The lawsuit was brought in July 2013, and it aimed to be ambitious — talking about how producers had allegedly dug up dirt on African American contestants, had disseminated information from criminal rap sheets to the media in order to justify DQs, how the popular singing competition show was manipulated, and how the contestants were forced to sign “unconscionable Willy Wonka contracts.”
Earlier this month, U.S District Judge Naomi Buchwald heard oral arguments in the suit, and it was clear that the biggest hurdle that plaintiffs were facing was not bringing claims soon enough.
That definitely turned out to be the case.
“Here, each plaintiff’s claims run from the date of his disqualification, as the adverse and allegedly discriminatory act of disqualification or elimination from competition is sufficient to put a contestant on notice that he should ‘protect himself by seeking legal advice’ and therefore to trigger the statute of limitations,” writes the judge.

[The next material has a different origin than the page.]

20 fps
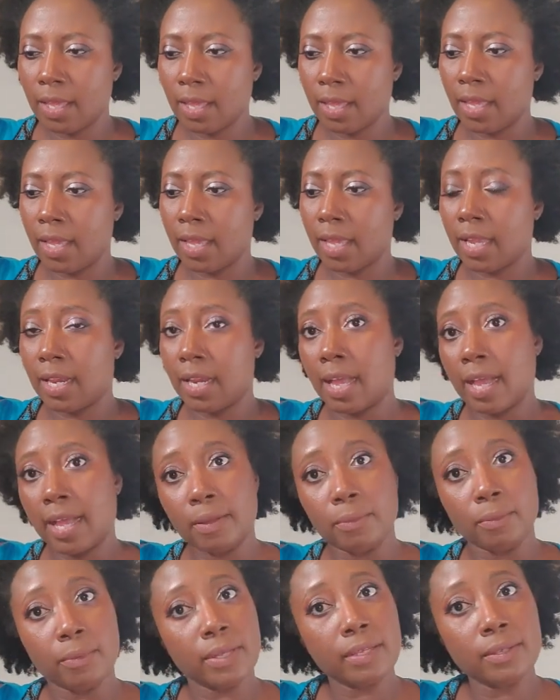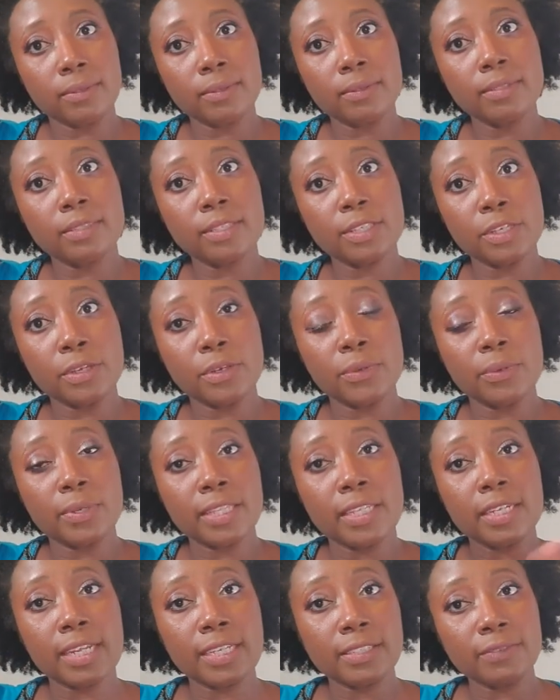and I will see you in
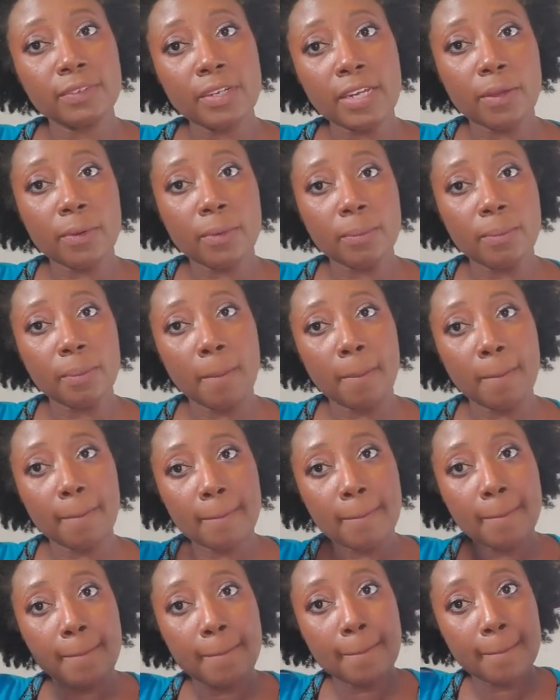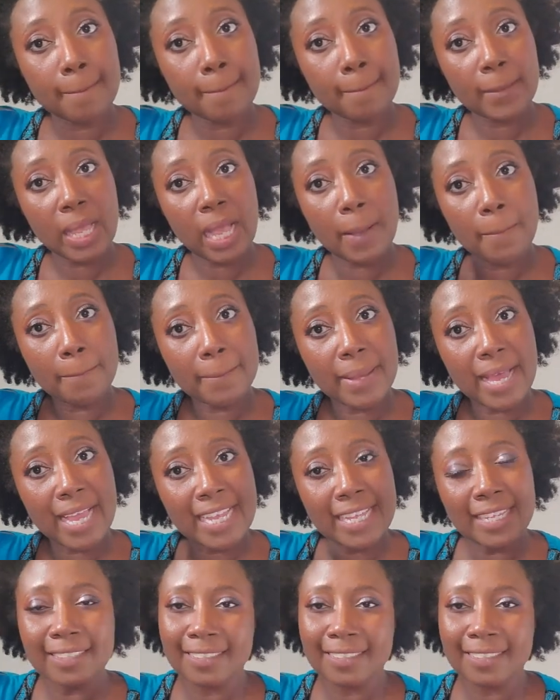the next video bye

The plaintiffs attempted to argue that it wasn’t until the discovery of the results of a statistical study that was commissioned after the disqualification of season 11 alum Jermaine Jones when the clock to sue started. The study allegedly shows that the disqualifications couldn’t have happened by random decisions on the part of producers, that there is “a prima facie case of racial discrimination as a matter of law with absolute zero percent chance of error.”
Judge Buchwald responds, “Apart from ignoring the clear law that knowledge of a discriminatory motive is irrelevant, plaintiffs have provided no explanation of how JXJ’s disqualification made apparent discrimination that was otherwise obscure; rather, they simply state that JXJ’s disqualification alone revealed an actionable disparity of treatment, ln a way that plaintiffs’ alleged ten prior disqualifications did not. This conclusory assertion is not sufficient to toll the limitations period.”
As a result, the statute of limitations makes all but season nine contestant Chris Golightly a loser in court for failure to move quicker. As for Golighty, he still can’t win for other reasons.
“While the complaint asserts that defendants disqualified Golightly because he was an African-American man with a criminal record, it offers no facts beyond this bare allegation of racism to show that either Golightly’s race or his criminal record motivated his disqualification. Rather, the complaint provides a clear motive for Golightly’s disqualification that does not turn on racial animus: Golightly’s participation in a preexisting music group.”
The judge goes onto note that the contestant agreement that Golightly signed required him to warrant that he never signed a contract for his performing abilities before his appearance on the show. He had to be an amateur. “Moreover, the complaint admits that a white contestant was disqualified for the same reason in the preceding season,” writes the judge, who also dismisses a claim based on a supposed rigged contest because she says there’s no private cause of action for that, only a law allows review of FCC final orders.
In denying an opportunity to amend the lawsuit and dismissing federal claims with prejudice, the judge makes it nearly impossible that the case will continue, although an appeal is possible. The defendants were represented by Daniel Petrocelli at O’Melveny & Myers.